KCRW talks with regular contributor Gustavo Arellano about efforts to improve vaccination rates among Latinos in OC. 

KCRW: In LA, vaccine efforts are being led by mobile teams, church groups, and community-based organizations. Are you seeing similar outreach in OC? 

Gustavo Arellano: “That's actually been the saving grace to the embarrassment that has been coronavirus in Orange County. Orange County is a place where you had cities protesting against masks, bonfires against masks even. You had politicians who just didn't believe that coronavirus really was as big an issue as people are making [it] out to be. But the people who understood it from the beginning were these church groups, specifically these small health-based nonprofit in the Latino community.” 

Why do you think COVID has hit the county so hard, specifically among Latinos?

“There's just those historical inequities in places like Santa Ana, like Anaheim, my hometown, Garden Grove, just these working class communities that have historically been ignored. Nonprofits could only do so much. At some point, you're gonna have to have these city and county governments step up to the plate, and they just waited way too late to think of coronavirus as a real thing. 

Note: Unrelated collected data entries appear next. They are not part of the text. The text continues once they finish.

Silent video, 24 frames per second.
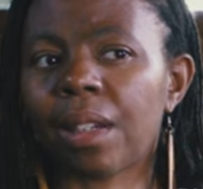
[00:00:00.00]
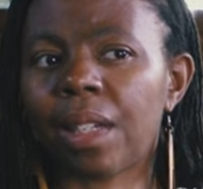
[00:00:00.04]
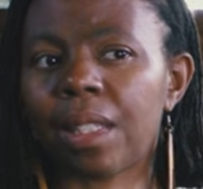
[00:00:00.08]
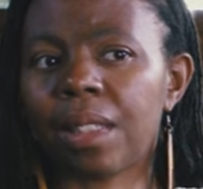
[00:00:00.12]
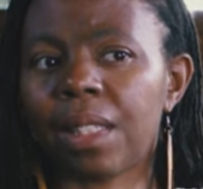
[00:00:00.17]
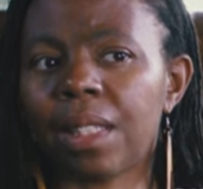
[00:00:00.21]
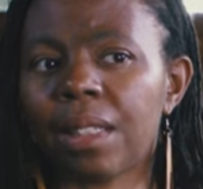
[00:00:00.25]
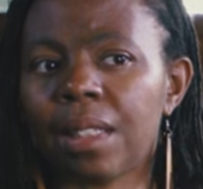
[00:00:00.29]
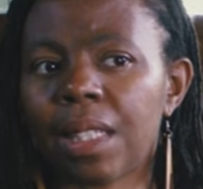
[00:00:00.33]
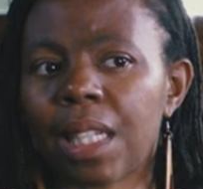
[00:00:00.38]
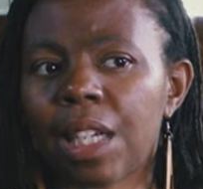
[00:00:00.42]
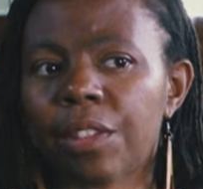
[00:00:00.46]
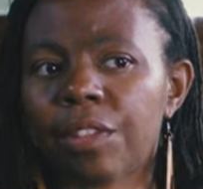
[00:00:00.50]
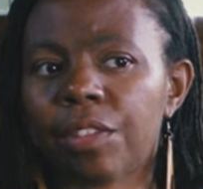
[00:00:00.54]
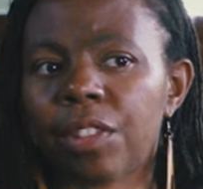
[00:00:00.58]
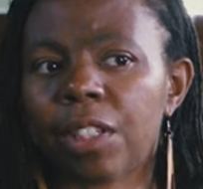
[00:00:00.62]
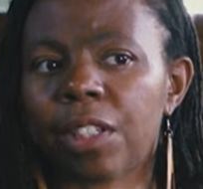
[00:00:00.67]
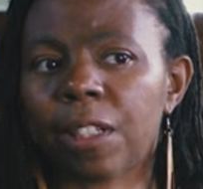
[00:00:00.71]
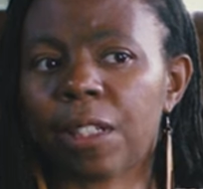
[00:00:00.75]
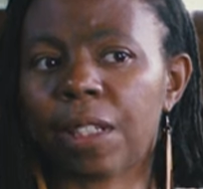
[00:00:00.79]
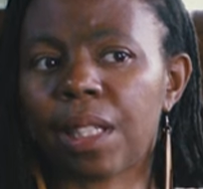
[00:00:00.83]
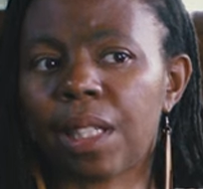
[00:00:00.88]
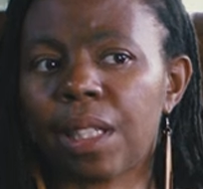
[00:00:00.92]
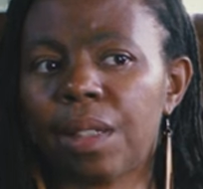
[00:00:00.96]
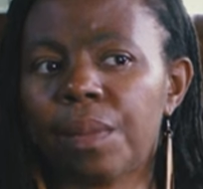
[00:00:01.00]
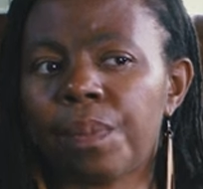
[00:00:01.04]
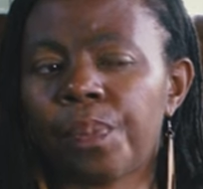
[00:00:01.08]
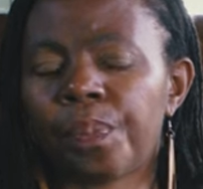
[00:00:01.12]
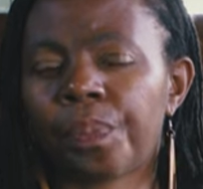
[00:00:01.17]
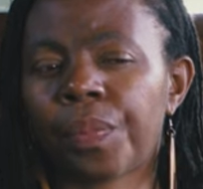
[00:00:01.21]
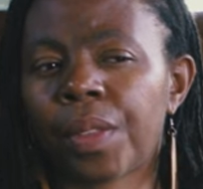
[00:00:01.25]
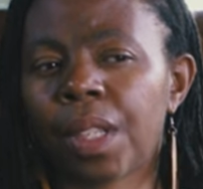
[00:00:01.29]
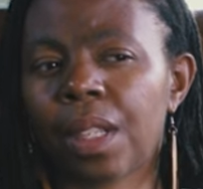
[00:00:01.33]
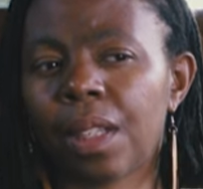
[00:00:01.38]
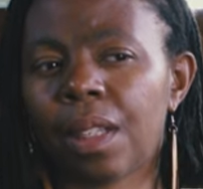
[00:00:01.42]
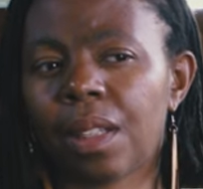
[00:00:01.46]
I think definitely
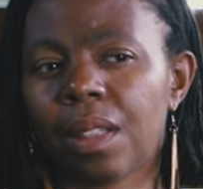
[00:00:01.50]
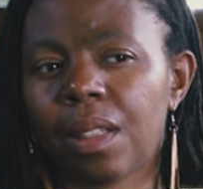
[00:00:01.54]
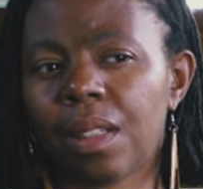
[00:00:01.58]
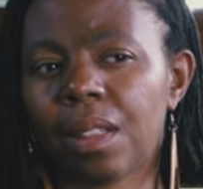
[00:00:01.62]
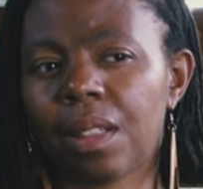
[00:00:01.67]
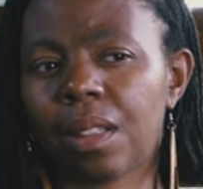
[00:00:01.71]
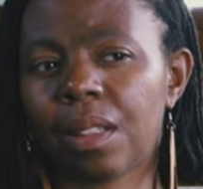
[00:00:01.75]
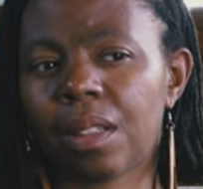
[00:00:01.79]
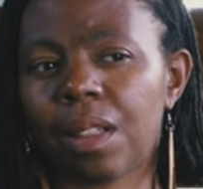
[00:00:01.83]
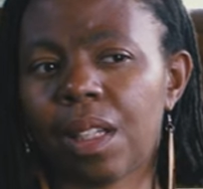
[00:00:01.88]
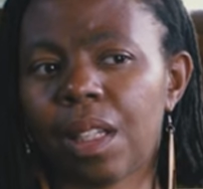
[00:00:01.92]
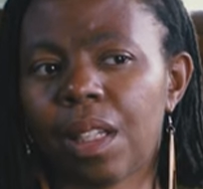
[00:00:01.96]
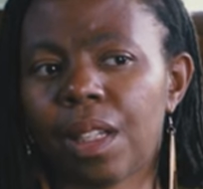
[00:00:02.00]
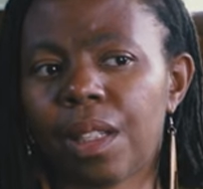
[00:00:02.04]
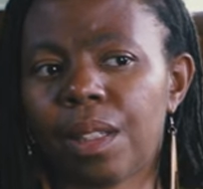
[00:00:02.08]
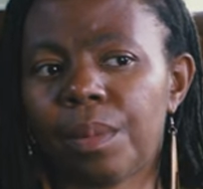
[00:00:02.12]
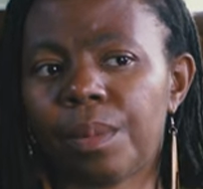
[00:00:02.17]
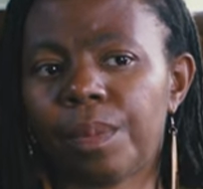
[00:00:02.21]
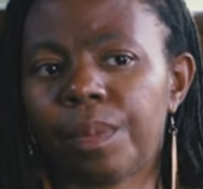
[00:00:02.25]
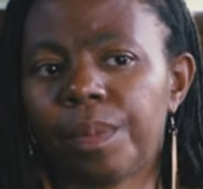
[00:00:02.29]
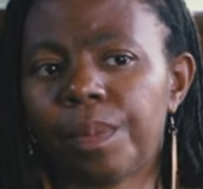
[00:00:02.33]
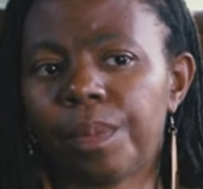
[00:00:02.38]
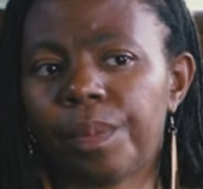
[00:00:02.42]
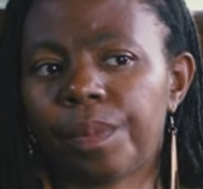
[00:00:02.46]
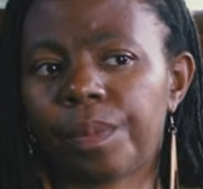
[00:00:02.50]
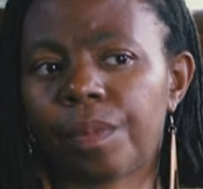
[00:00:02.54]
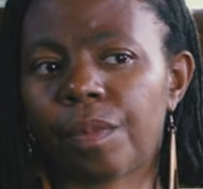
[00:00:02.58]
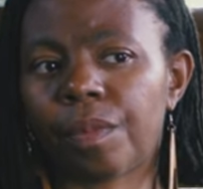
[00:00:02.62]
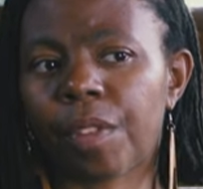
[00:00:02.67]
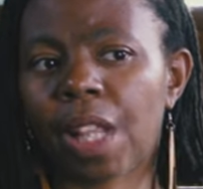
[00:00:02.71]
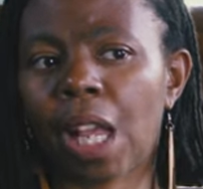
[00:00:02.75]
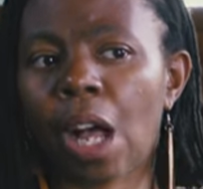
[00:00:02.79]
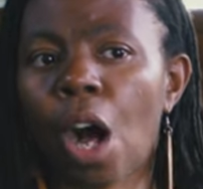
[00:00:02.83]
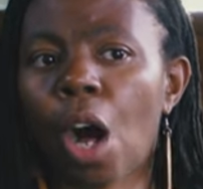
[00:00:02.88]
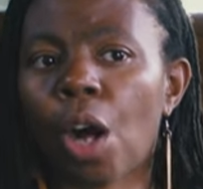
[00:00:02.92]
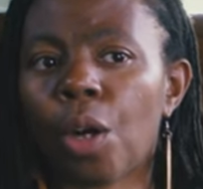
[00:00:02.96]
um,
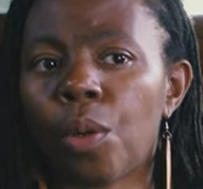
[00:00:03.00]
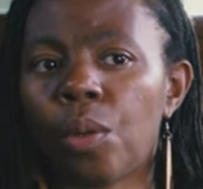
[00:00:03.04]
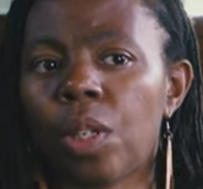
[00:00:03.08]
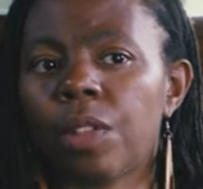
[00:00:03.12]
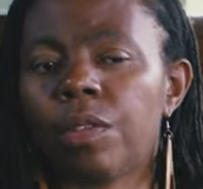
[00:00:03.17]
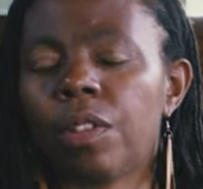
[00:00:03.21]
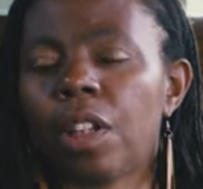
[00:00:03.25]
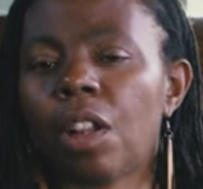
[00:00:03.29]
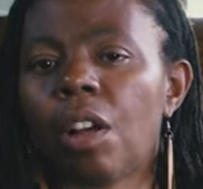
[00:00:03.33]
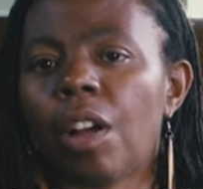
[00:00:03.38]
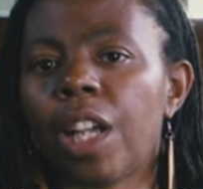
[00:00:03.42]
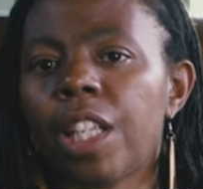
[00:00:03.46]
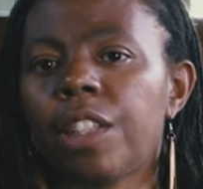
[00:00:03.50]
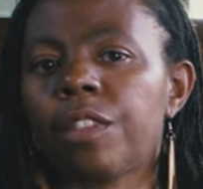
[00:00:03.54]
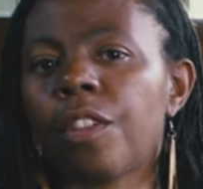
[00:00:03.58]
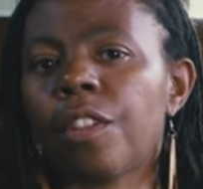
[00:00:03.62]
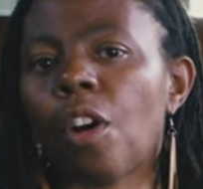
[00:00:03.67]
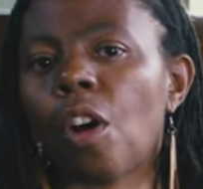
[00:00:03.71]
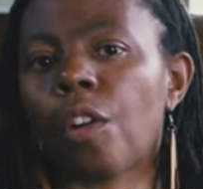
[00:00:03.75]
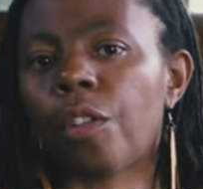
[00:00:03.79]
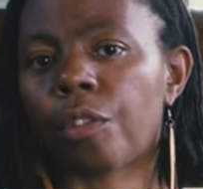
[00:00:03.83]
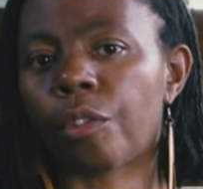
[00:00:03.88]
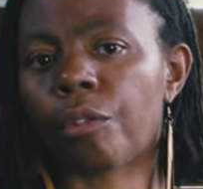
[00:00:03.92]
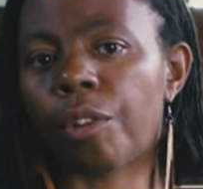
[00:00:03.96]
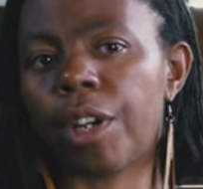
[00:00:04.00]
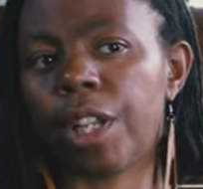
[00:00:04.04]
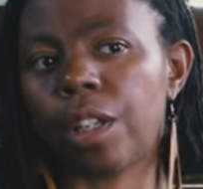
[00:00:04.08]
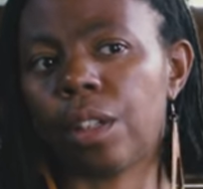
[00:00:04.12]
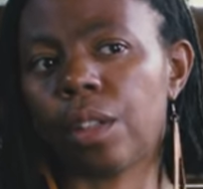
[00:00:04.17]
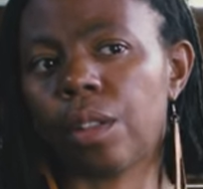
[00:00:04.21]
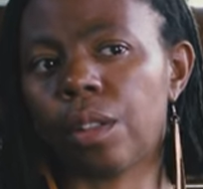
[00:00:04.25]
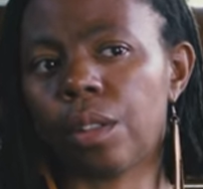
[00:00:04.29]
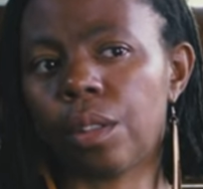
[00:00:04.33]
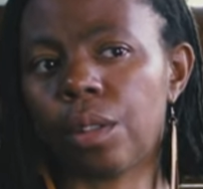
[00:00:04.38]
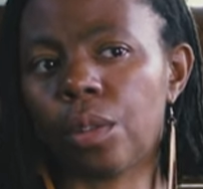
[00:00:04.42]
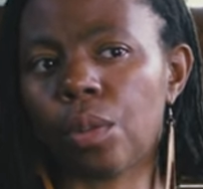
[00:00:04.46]
that whole of life,
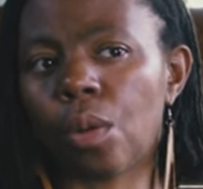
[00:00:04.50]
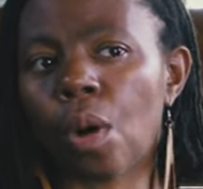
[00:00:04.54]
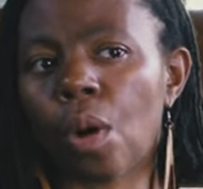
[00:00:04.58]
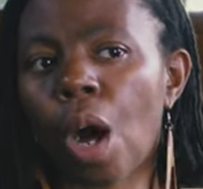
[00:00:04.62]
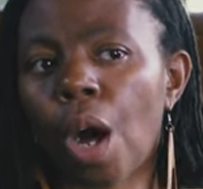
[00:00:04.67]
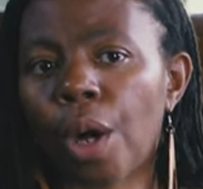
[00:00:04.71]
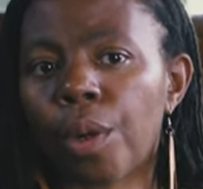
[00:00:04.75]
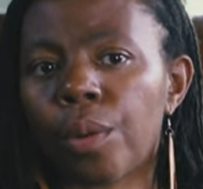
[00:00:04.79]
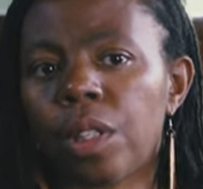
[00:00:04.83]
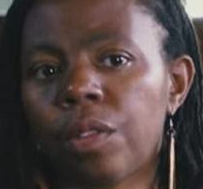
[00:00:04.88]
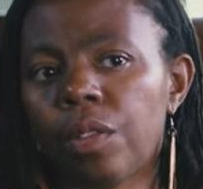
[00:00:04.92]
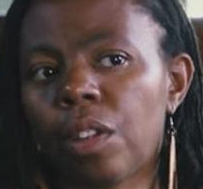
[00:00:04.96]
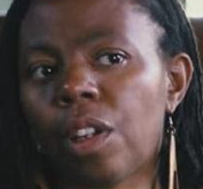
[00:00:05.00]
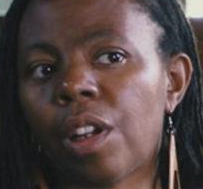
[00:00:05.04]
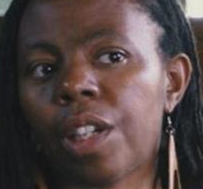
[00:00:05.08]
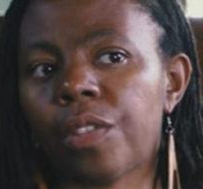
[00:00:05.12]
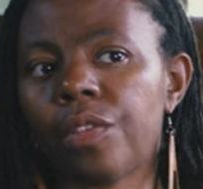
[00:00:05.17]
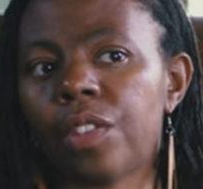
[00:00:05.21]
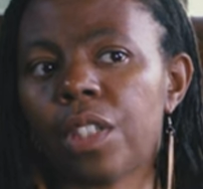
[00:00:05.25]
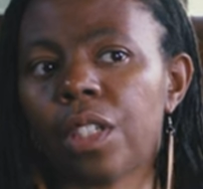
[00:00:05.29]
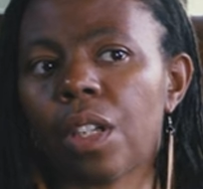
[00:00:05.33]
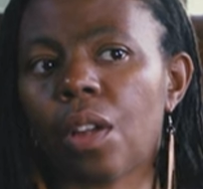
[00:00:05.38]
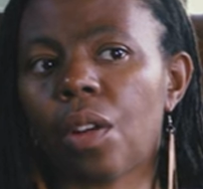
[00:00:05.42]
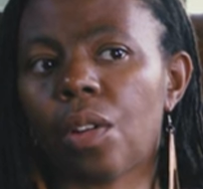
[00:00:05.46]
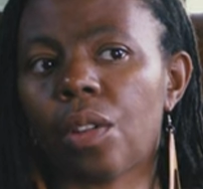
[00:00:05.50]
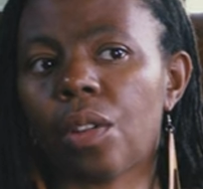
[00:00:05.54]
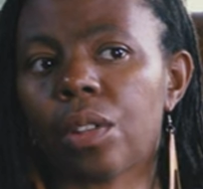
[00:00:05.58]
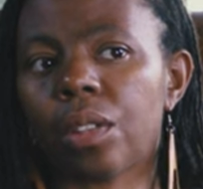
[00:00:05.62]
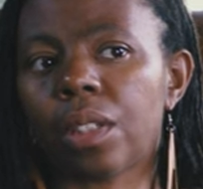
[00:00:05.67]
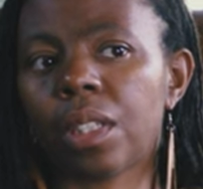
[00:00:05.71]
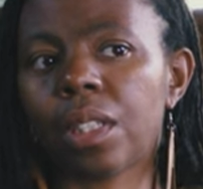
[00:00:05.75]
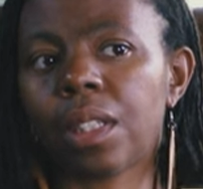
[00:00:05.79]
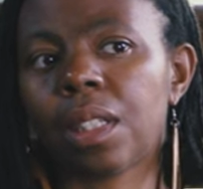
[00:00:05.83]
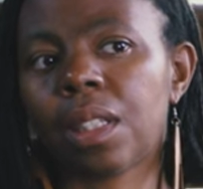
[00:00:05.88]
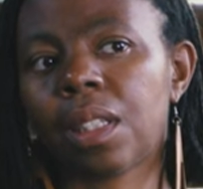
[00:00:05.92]
offering your whole of life to God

For the longest time, there was no big testing facility in Santa Ana or even a vaccine facility. This, despite the mayor and the City Council screaming and pleading with the Board of Supervisors to send one to them. Instead, Anaheim got two of them. There was a vaccine center at the Anaheim Convention Center and one right down the street at the Disneyland Resort.”

Do the demographics of the Latino population play a role? The population tends to be a little younger. 

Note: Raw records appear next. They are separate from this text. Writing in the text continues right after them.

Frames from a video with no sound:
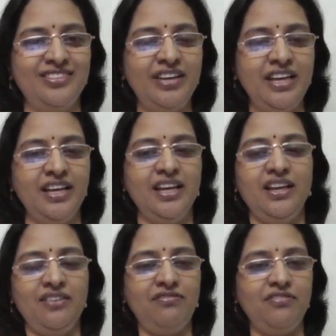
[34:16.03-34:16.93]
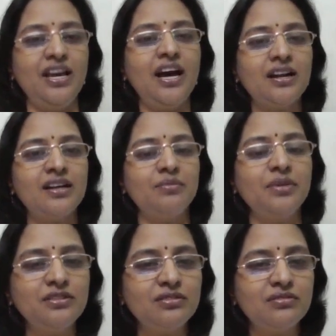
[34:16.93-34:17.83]
Okay, if we are
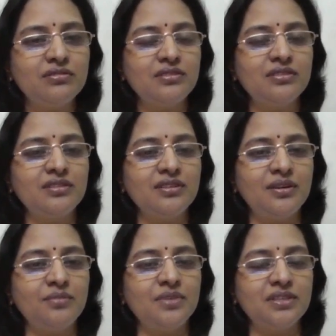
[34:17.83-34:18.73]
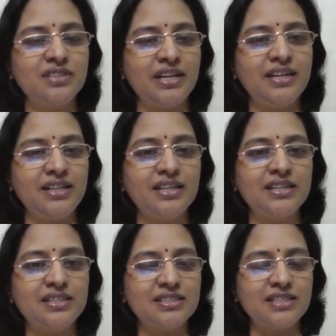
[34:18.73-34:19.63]
coming through a state that
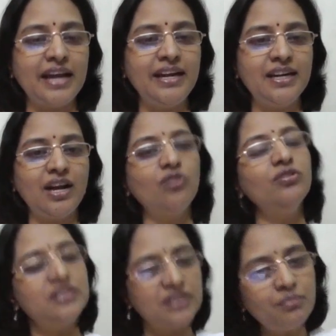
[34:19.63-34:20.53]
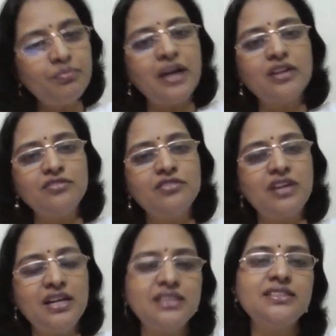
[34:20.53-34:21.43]
it is night now, in some part of the
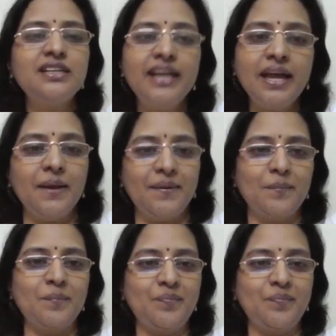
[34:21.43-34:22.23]
world it is a day.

“In terms of the population 65 and older, Latinos only make up about 15% of that population while making up more than a third of Orange County's population. But even the rollout itself, like you had these big vaccine centers in places like Soka University all the way down there in Aliso Viejo, places where people needed cars and also just someone to transport them. You also had the Othena app. For months, that was the only way that you could book an appointment to get a vaccine through Orange County, but it was glitchy. It wasn't even out in Spanish for the first couple of weeks or so, despite promises by the county that it was. It was just a disaster.”

Your dad had a lot of vaccine hesitancy too, and convincing him to get the shot was tough. 

“Oh, yeah, it was an ordeal. But like I talked about it, my dad eventually said yes. And I think you do have these tendencies, especially among the younger folks, with Latinos. And I've talked about this before in Santa Ana, where you had parties, you had people not wearing masks. And you could go on shaming people, but I also advocate on the smaller level, on the person to person level, trying to reason with them, with love, with care.”

What have organizers found to be the most effective way to counter that? You talked about the glitchesness of the app, and all of those things seem to have been rectified. What else can be done besides the outreach? 

“On the personal level, giving them those stories, I found that most of the people who believe COVID does not exist, did not have someone in their family or in their life who has passed away. 

Also I think it's incumbent upon county and city government to be making those resources available. I did a story for The [LA] Times, for instance, in Oxnard, where they had the two zip codes that accounted for 40% of all COVID cases in Ventura County, and just how the activists were saying something as simple as doing a pop-up testing site at a park in the middle of the barrio, that will make a huge difference. So for cities and especially the County Health Agency, the more they do that, the easier it's going to be to wrangle down this COVID, especially among Latinos, once and for all.”